• SOURCE INFORMATION:
========================

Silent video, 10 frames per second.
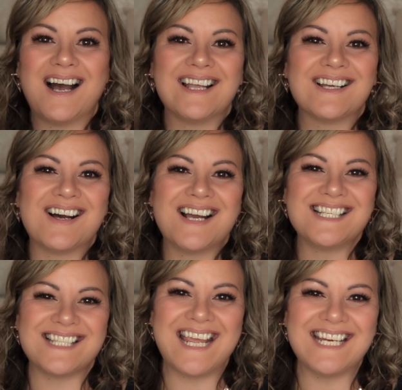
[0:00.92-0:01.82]
Hi
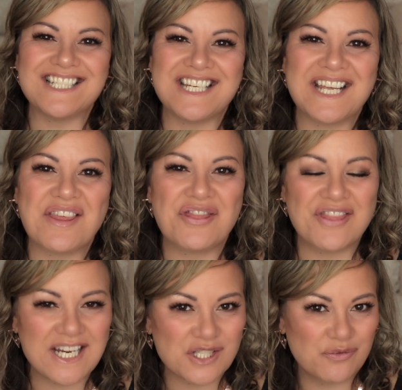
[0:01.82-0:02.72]
guys, Ange here.
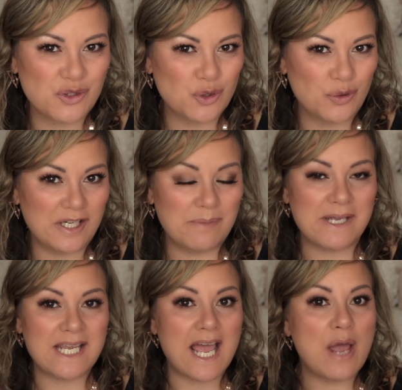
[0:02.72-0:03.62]
Thanks for joining
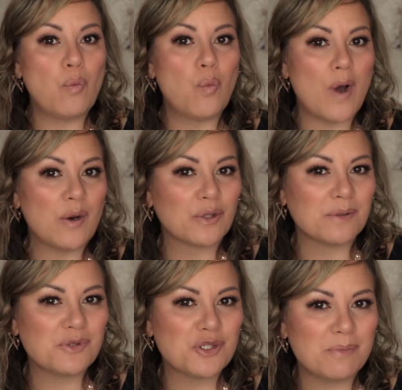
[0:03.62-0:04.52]
me and
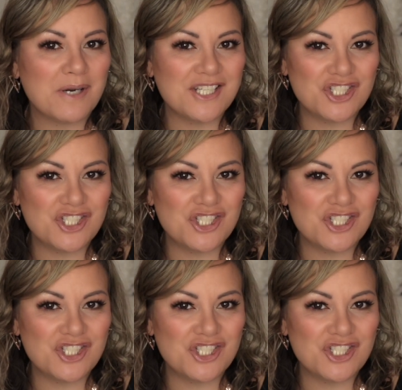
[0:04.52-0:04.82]
welcome to my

========================

• ACTIVITY:
Give back every entry in full, exactly as written, with no picture included.

• OUTPUT FOR THIS TASK:
Silent video, 10 frames per second.
[0:00.92-0:01.82]
Hi
[0:01.82-0:02.72]
guys, Ange here.
[0:02.72-0:03.62]
Thanks for joining
[0:03.62-0:04.52]
me and
[0:04.52-0:04.82]
welcome to my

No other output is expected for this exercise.